I just want to get this out of the way before I get to my main point; I love TF2, I still love TF2, and I've loved TF2 ever since I've started playing in April of 2011. Jungle Inferno, in my opinion, has been the greatest update since the Pyromania update, and it makes me existed to see where the TF team will take us next.

It is because of my love for this game that I feel the need to criticise the short-sighted approach to implementing competitive.

Casual Mode and Competitive Mode are important steps towards capitalising on the potential of TF2 as a competitive game, but in doing so we lost an important part of TF2's core casual design. Community.

Back in "the good ol' days" finding a game meant opening up the server browser and picking whatever caught your interest. If you didn't like what you got, it was as simple as just picking another server. Eventually you would find the perfect server for you: with the people you like to be around, with the right atmosphere and the maps you like.

Another important part of the community aspect of TF2 where the people you would meet. Practically everything in TF2 is designed to help you learn and recognize important players in the server. Kill cams, dominations, taunts, hats, unusuals, stranges, weapon unlocks and skins are all designed with this purpose of recognition and denotation. The more you played, the more you learn about the server you're on and the people who played on it. Who are the newcomers? Who are the regulars? Who are the big threats? Who can you depend on?

This is simply an experience you can't get from Causal mode. You barely get to know anyone because half of the server quits after the first round, and the people who stay are all grouped up and talking privately in discord and you might as well not even be there. Where as playing on a pub or community server regularity was a social experience, playing Casual mode is more of a anti-social experience.

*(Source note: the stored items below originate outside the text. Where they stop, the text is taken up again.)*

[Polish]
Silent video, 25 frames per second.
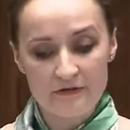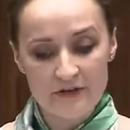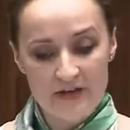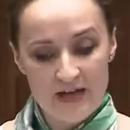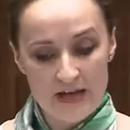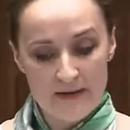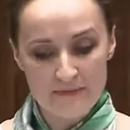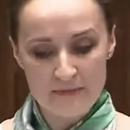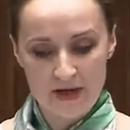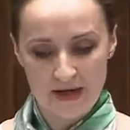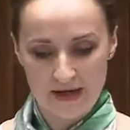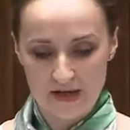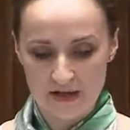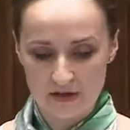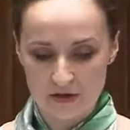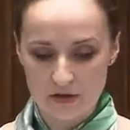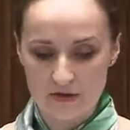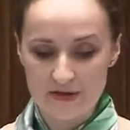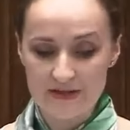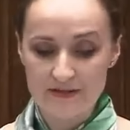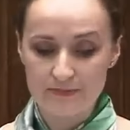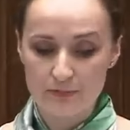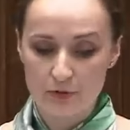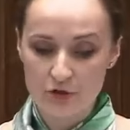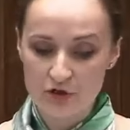Wiem, jakie to
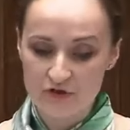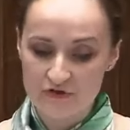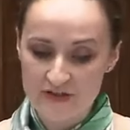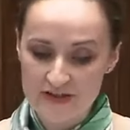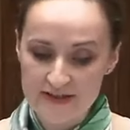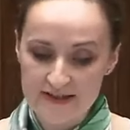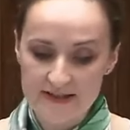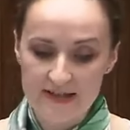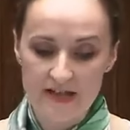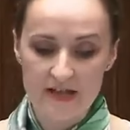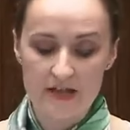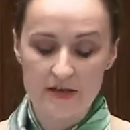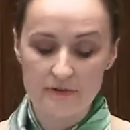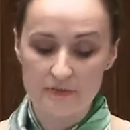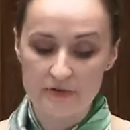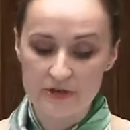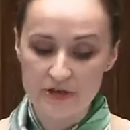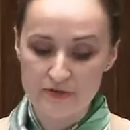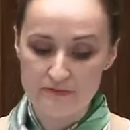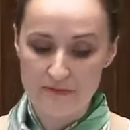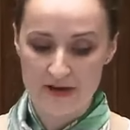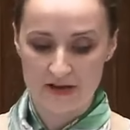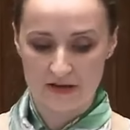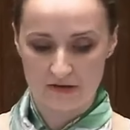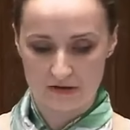jest poświęcenie
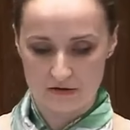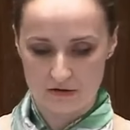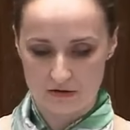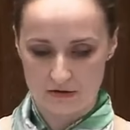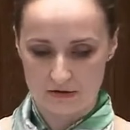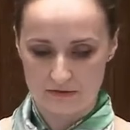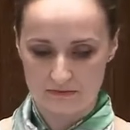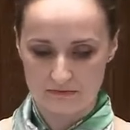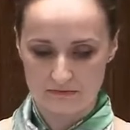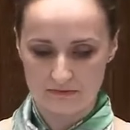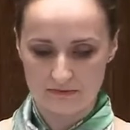być matką.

And good luck trying to start up your own community server because, unless your a Skial or a cult of personality youtuber, no one will come to your server because it's burred in an antiquated browser menu within a menu below like three more modern and convenient options that won't scare new players.

I know is not as simple as the TF team demand Valve to give them enough resources to accommodate every single community desire, but I don't understand why It *has* to be an ultimatum between Casual and Pubs.